- What you are asked to do
Wherever a picture appears, skip it and retype the rest of the data exactly.

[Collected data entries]

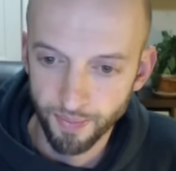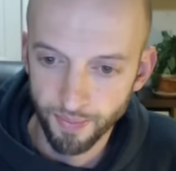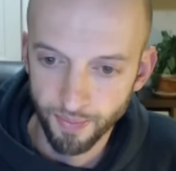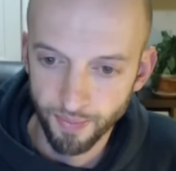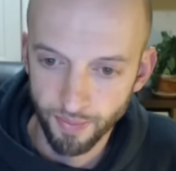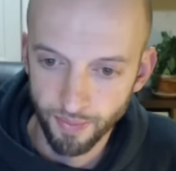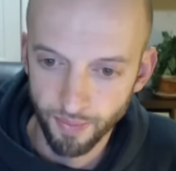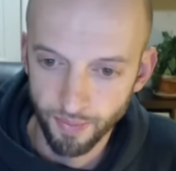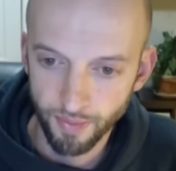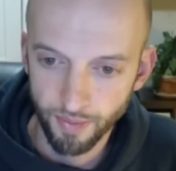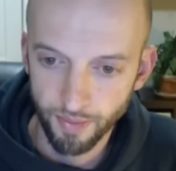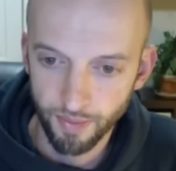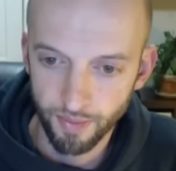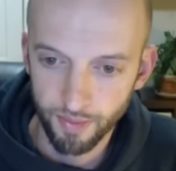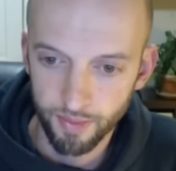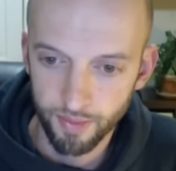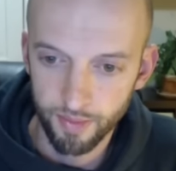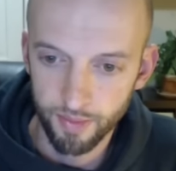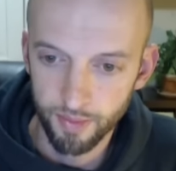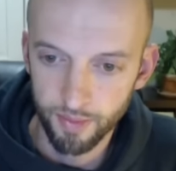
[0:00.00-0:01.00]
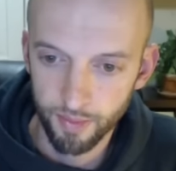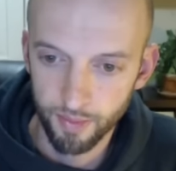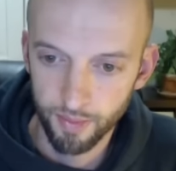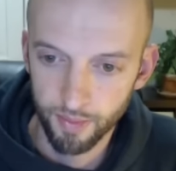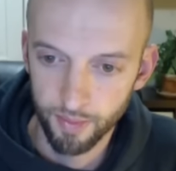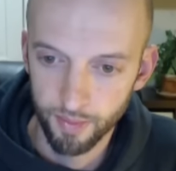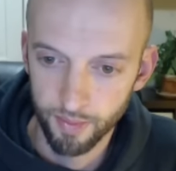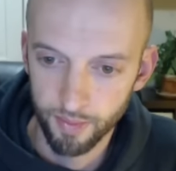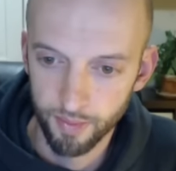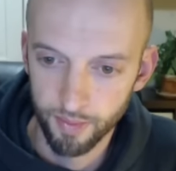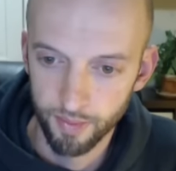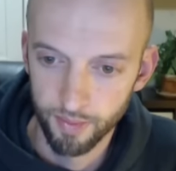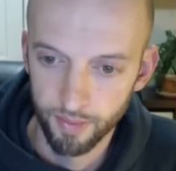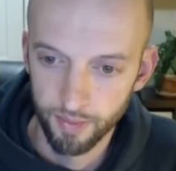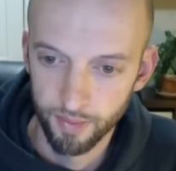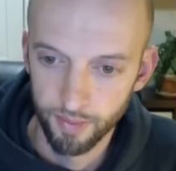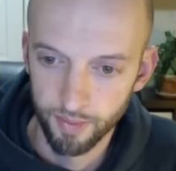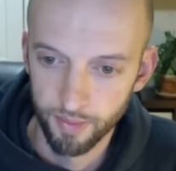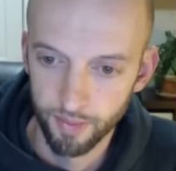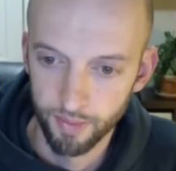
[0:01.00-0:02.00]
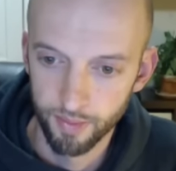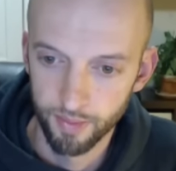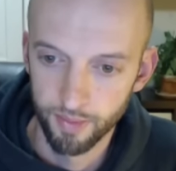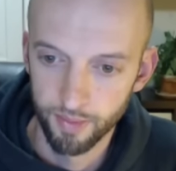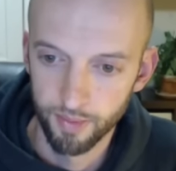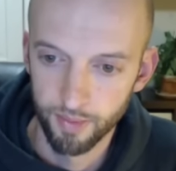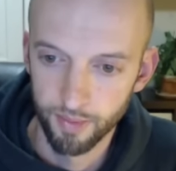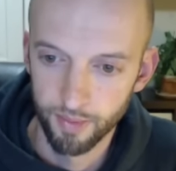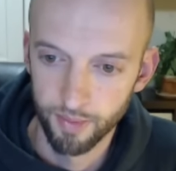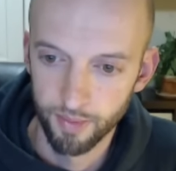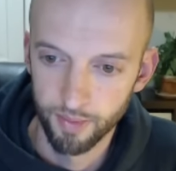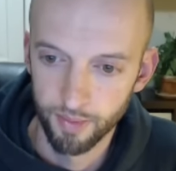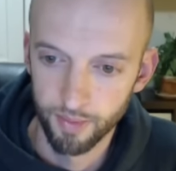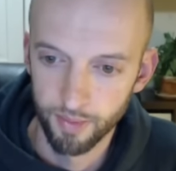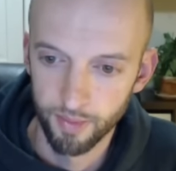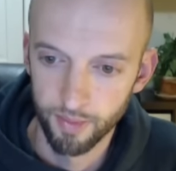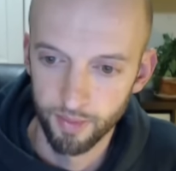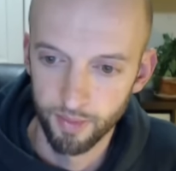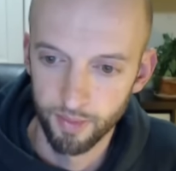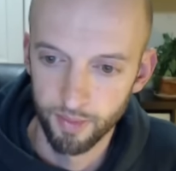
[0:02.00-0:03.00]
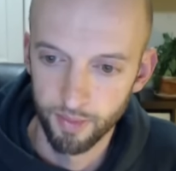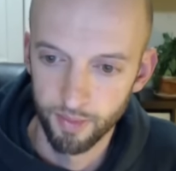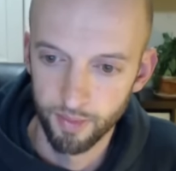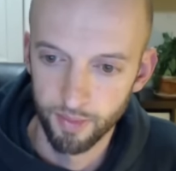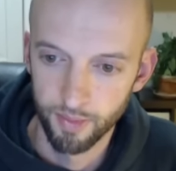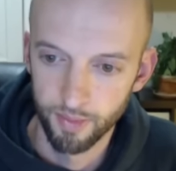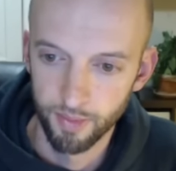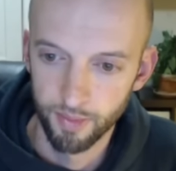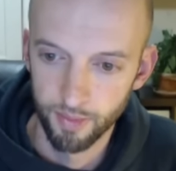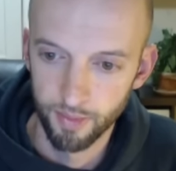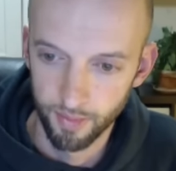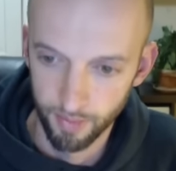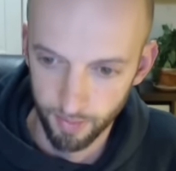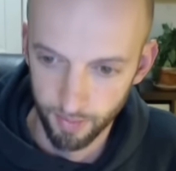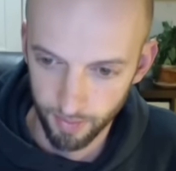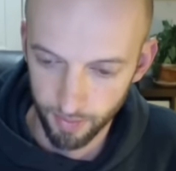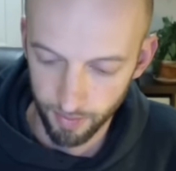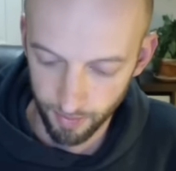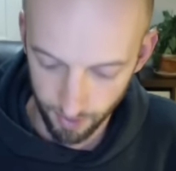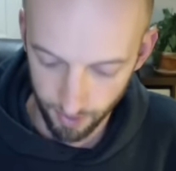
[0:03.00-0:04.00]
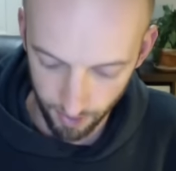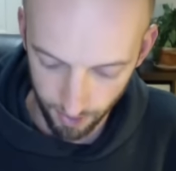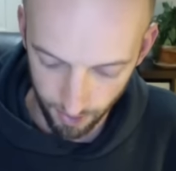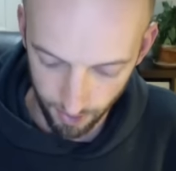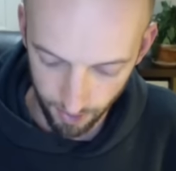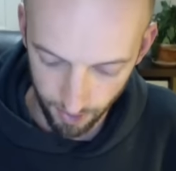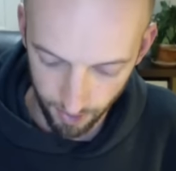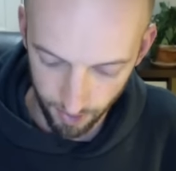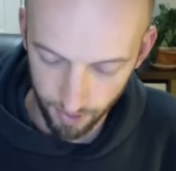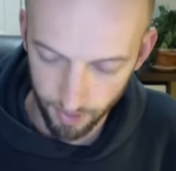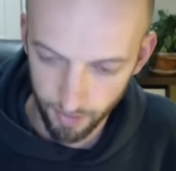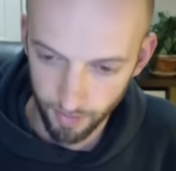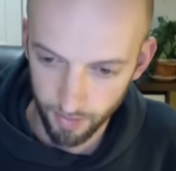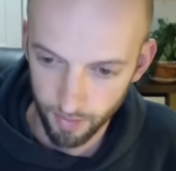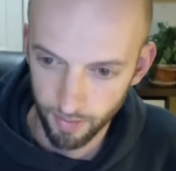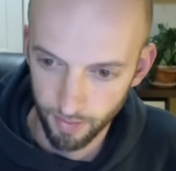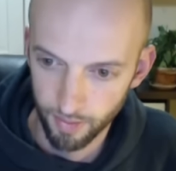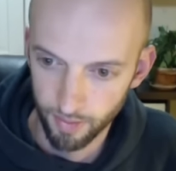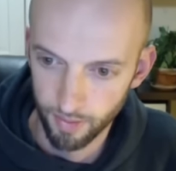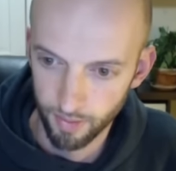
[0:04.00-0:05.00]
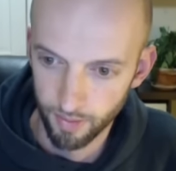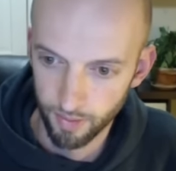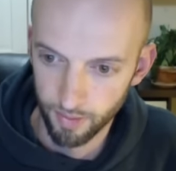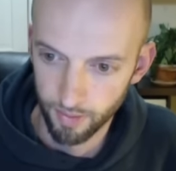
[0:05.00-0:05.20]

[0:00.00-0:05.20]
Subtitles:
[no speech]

- Response box
[0:00.00-0:01.00]
[0:01.00-0:02.00]
[0:02.00-0:03.00]
[0:03.00-0:04.00]
[0:04.00-0:05.00]
[0:05.00-0:05.20]

[0:00.00-0:05.20]
Subtitles:
[no speech]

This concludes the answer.